[Records from a collection]
# # # #
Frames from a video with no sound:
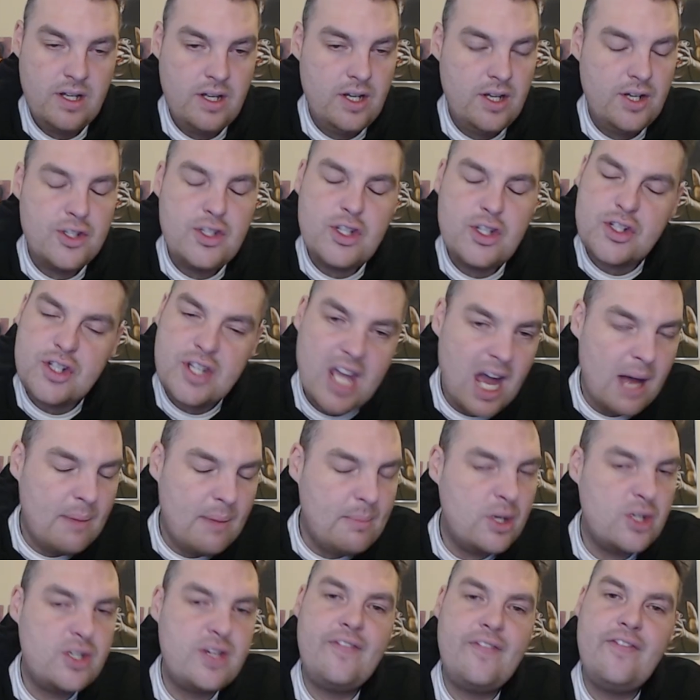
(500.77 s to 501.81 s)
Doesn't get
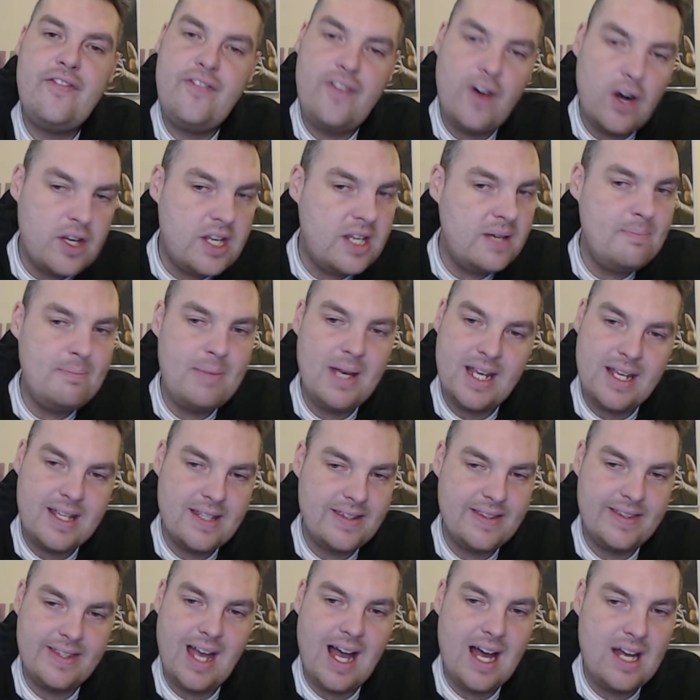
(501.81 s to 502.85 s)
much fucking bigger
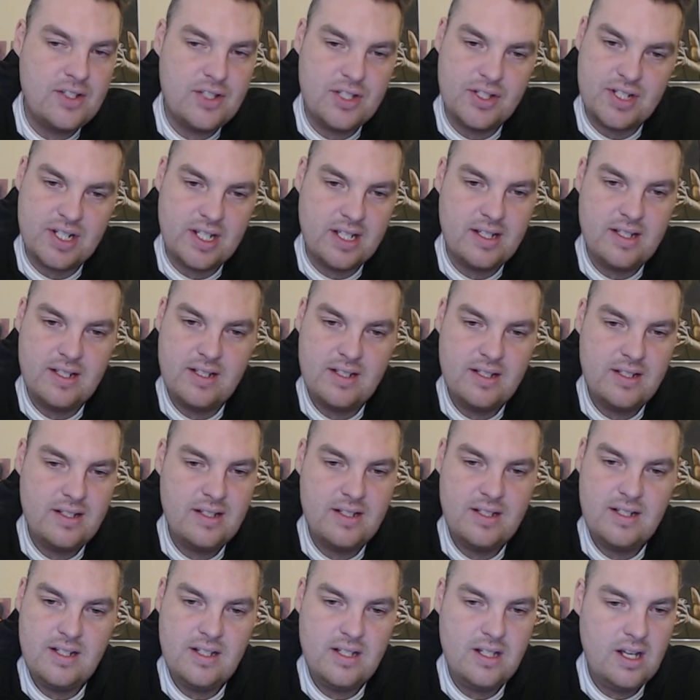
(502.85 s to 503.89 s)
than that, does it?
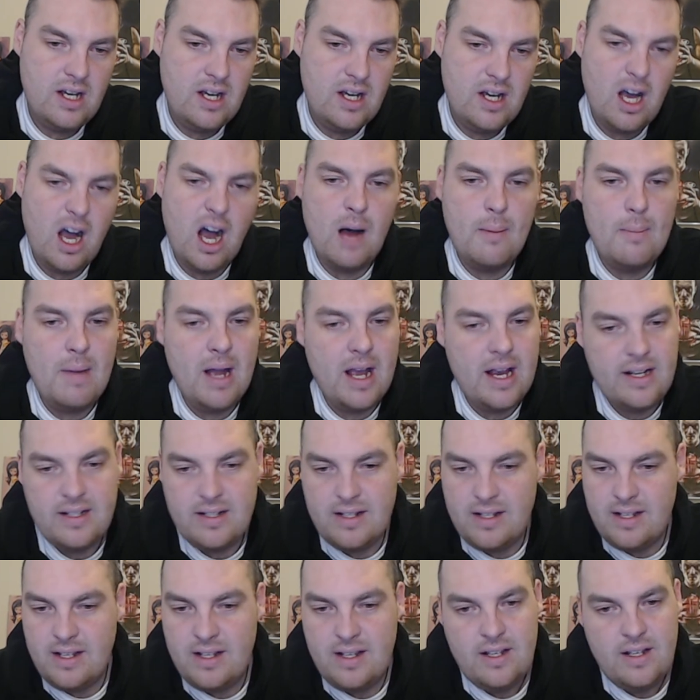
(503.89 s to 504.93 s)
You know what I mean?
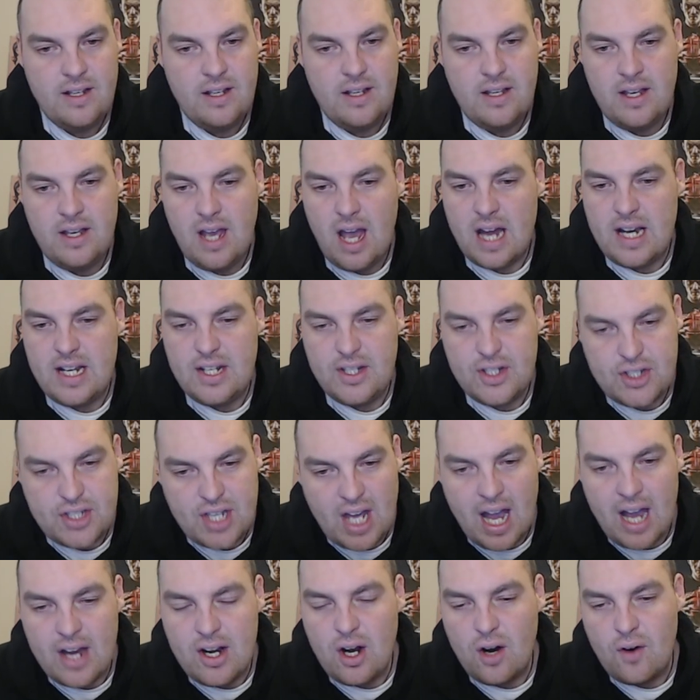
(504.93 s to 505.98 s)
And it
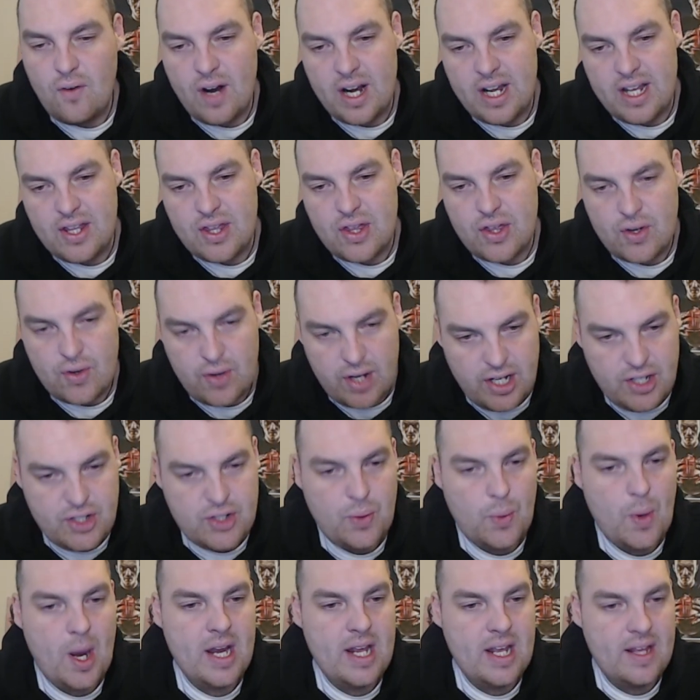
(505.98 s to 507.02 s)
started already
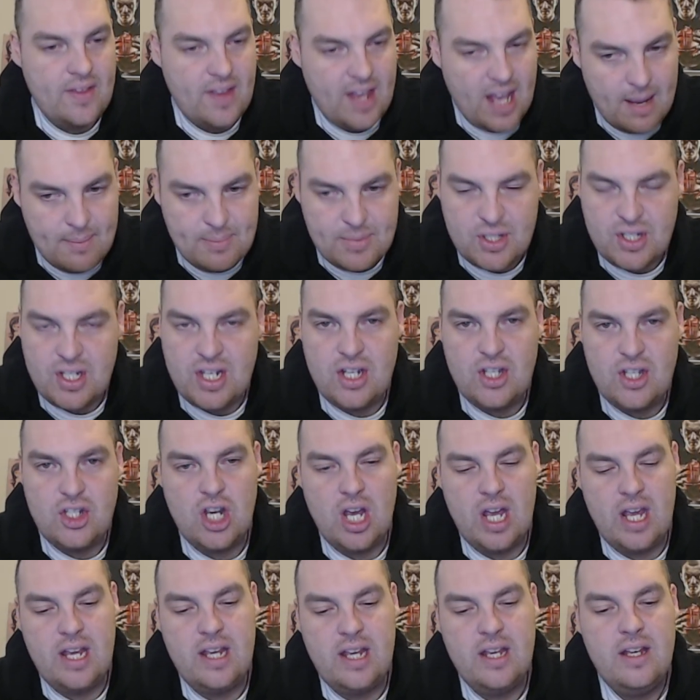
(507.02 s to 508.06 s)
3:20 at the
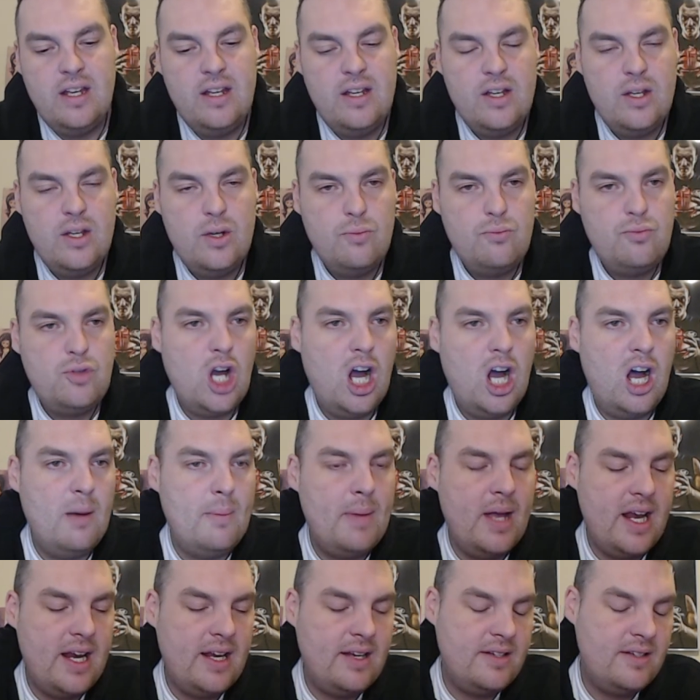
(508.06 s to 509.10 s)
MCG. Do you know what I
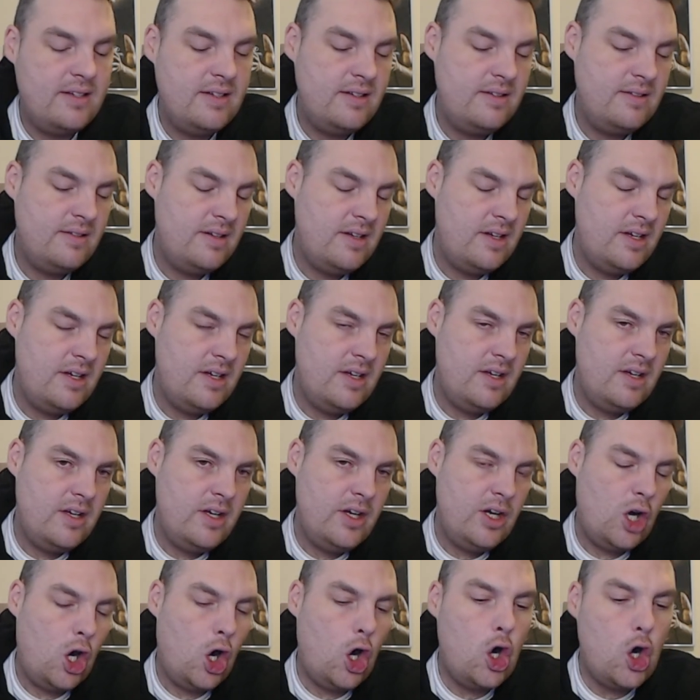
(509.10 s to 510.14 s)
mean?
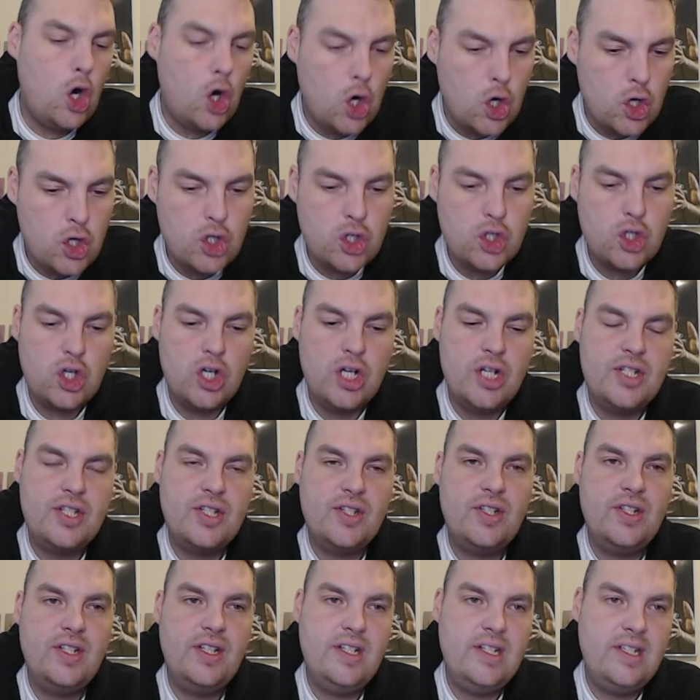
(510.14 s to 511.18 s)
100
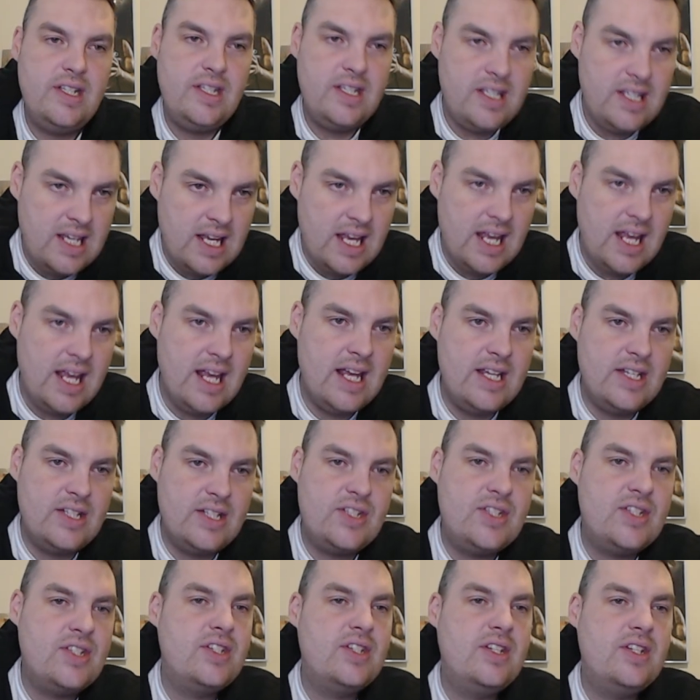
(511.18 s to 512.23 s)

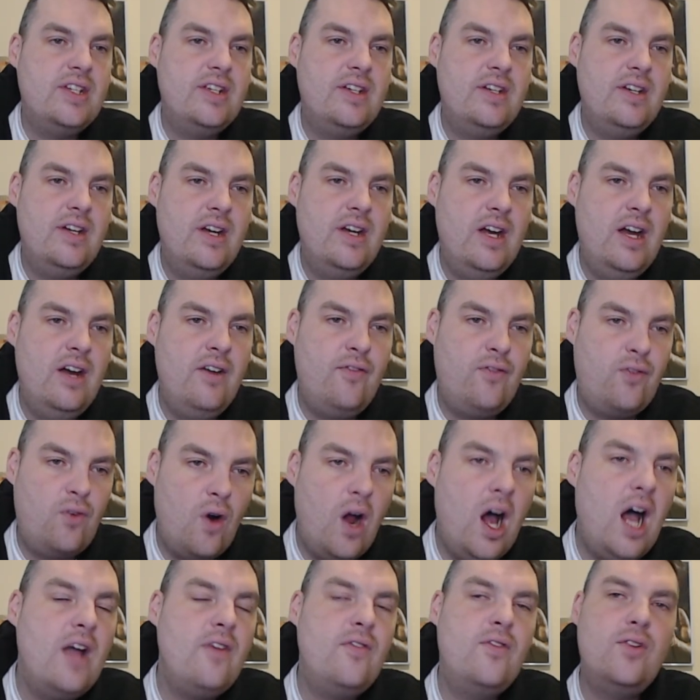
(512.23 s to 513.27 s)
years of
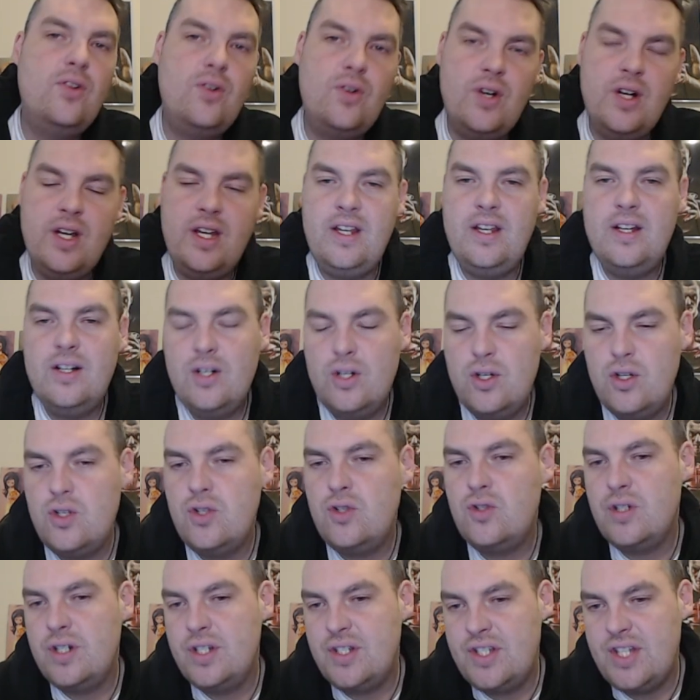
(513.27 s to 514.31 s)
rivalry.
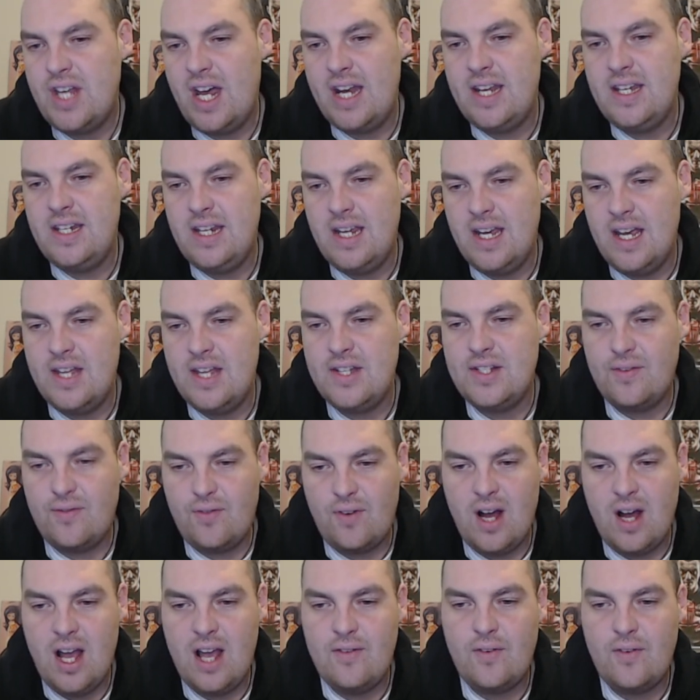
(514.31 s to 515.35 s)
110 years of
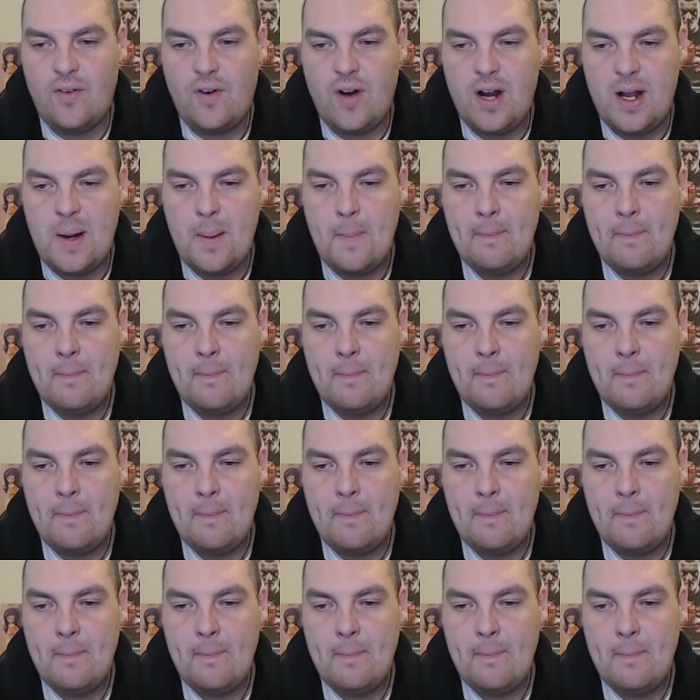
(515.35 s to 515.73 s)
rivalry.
# # # #
**Try it:** I would like an exact copy of the lines from the one holding "(505.98 s to 507.02 s)" through the last line of the entries above, with the pictures left out.

**Response box:**
(505.98 s to 507.02 s)
started already
(507.02 s to 508.06 s)
3:20 at the
(508.06 s to 509.10 s)
MCG. Do you know what I
(509.10 s to 510.14 s)
mean?
(510.14 s to 511.18 s)
100
(511.18 s to 512.23 s)

(512.23 s to 513.27 s)
years of
(513.27 s to 514.31 s)
rivalry.
(514.31 s to 515.35 s)
110 years of
(515.35 s to 515.73 s)
rivalry.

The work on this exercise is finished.